An exact copy, beginning at the line containing "(1064.08 s)" and ending at the final line of the records that follow, is the answer; it has no pictures and no other text.

Top of Supplied records

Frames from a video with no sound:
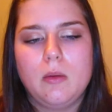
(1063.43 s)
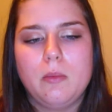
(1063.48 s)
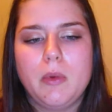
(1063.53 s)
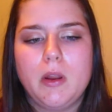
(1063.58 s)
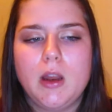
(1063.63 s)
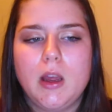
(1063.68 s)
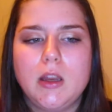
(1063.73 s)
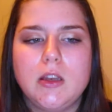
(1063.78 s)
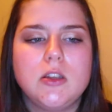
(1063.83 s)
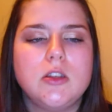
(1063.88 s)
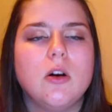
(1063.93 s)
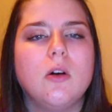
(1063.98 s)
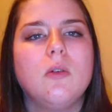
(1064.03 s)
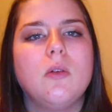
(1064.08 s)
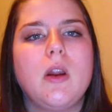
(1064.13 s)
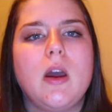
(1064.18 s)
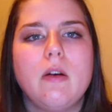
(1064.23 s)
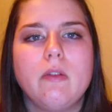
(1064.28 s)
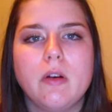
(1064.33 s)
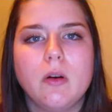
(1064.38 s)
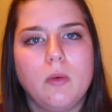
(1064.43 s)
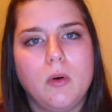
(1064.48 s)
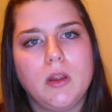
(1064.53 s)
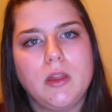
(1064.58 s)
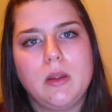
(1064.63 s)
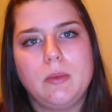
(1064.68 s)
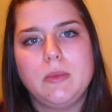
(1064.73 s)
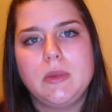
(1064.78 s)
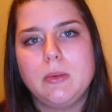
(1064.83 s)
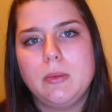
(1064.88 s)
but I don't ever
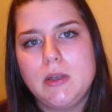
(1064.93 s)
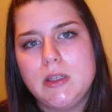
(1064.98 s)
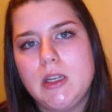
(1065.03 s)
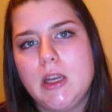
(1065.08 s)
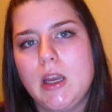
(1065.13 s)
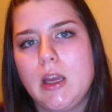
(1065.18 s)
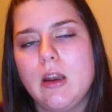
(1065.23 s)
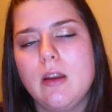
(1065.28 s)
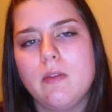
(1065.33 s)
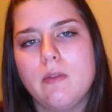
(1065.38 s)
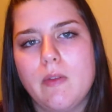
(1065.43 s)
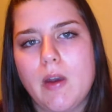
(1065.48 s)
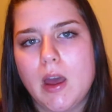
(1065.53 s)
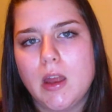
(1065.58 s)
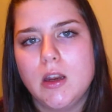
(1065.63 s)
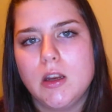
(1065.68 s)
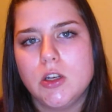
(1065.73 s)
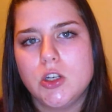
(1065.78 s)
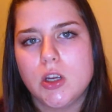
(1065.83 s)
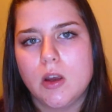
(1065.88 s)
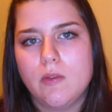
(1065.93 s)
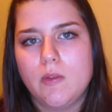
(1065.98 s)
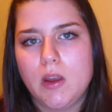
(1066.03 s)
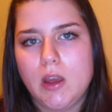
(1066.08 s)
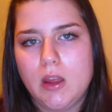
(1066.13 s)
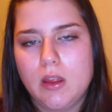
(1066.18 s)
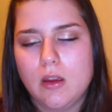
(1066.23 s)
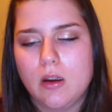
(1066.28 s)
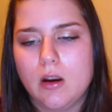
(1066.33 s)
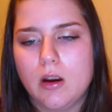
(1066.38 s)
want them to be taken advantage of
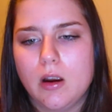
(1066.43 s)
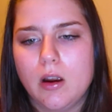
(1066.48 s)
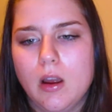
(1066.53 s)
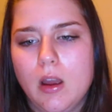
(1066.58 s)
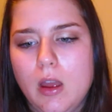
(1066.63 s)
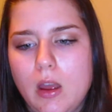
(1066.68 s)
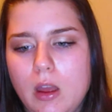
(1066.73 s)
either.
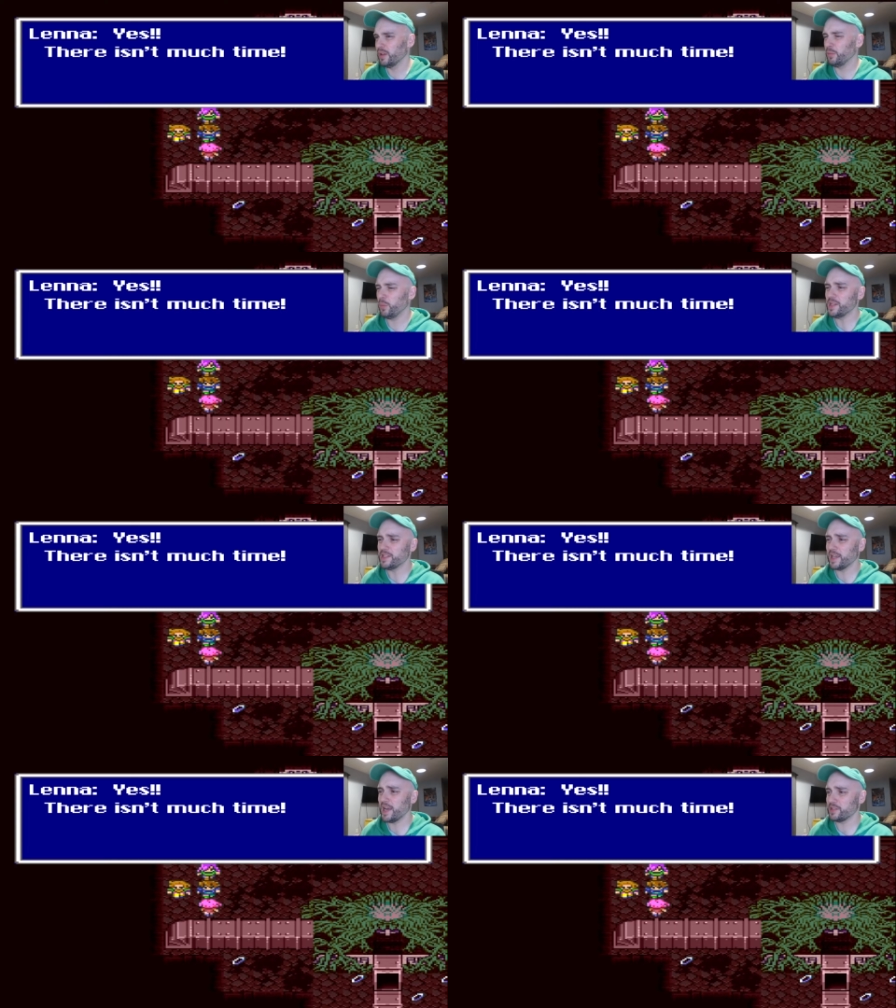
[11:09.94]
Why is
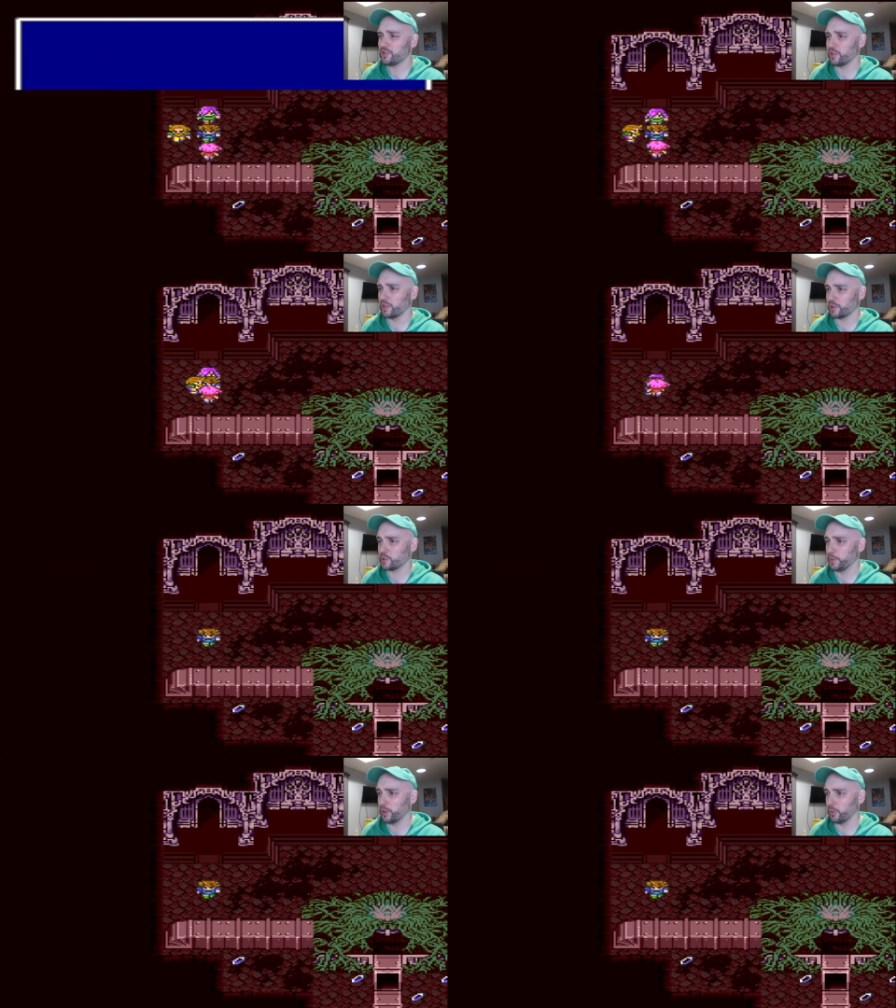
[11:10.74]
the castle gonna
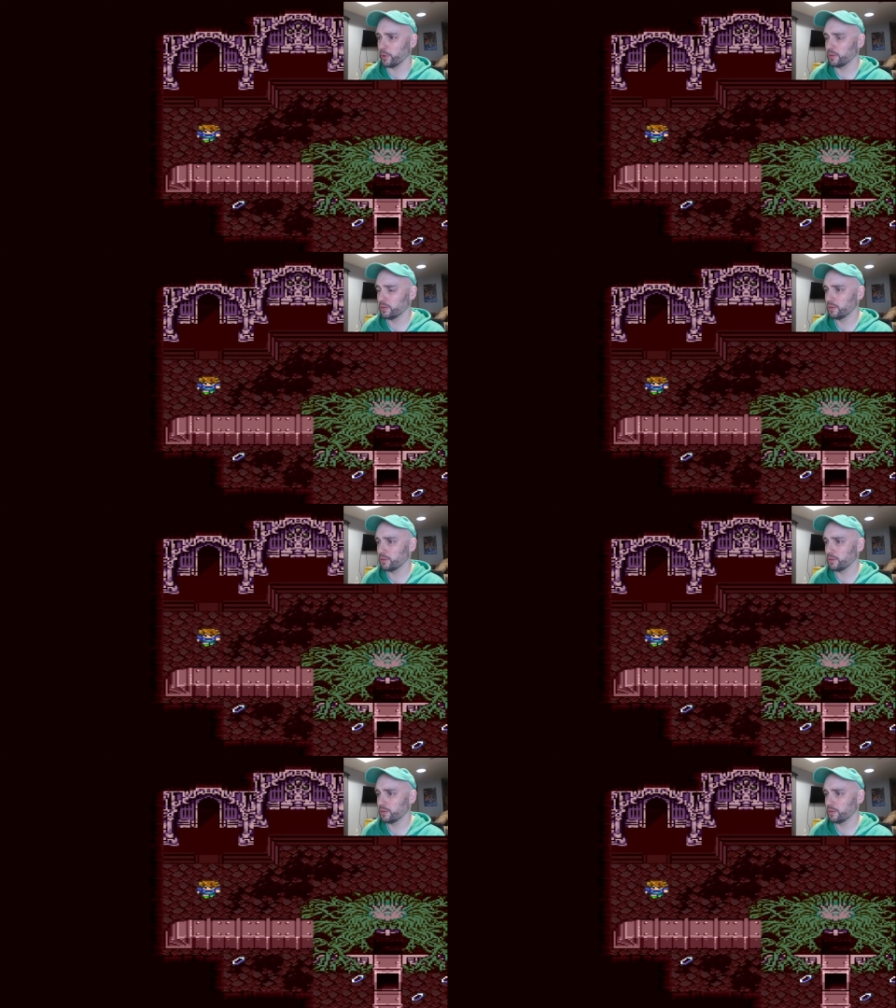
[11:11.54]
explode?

Bottom of Supplied records

> [Problem solution]
(1064.08 s)
(1064.13 s)
(1064.18 s)
(1064.23 s)
(1064.28 s)
(1064.33 s)
(1064.38 s)
(1064.43 s)
(1064.48 s)
(1064.53 s)
(1064.58 s)
(1064.63 s)
(1064.68 s)
(1064.73 s)
(1064.78 s)
(1064.83 s)
(1064.88 s)
but I don't ever
(1064.93 s)
(1064.98 s)
(1065.03 s)
(1065.08 s)
(1065.13 s)
(1065.18 s)
(1065.23 s)
(1065.28 s)
(1065.33 s)
(1065.38 s)
(1065.43 s)
(1065.48 s)
(1065.53 s)
(1065.58 s)
(1065.63 s)
(1065.68 s)
(1065.73 s)
(1065.78 s)
(1065.83 s)
(1065.88 s)
(1065.93 s)
(1065.98 s)
(1066.03 s)
(1066.08 s)
(1066.13 s)
(1066.18 s)
(1066.23 s)
(1066.28 s)
(1066.33 s)
(1066.38 s)
want them to be taken advantage of
(1066.43 s)
(1066.48 s)
(1066.53 s)
(1066.58 s)
(1066.63 s)
(1066.68 s)
(1066.73 s)
either.
[11:09.94]
Why is
[11:10.74]
the castle gonna
[11:11.54]
explode?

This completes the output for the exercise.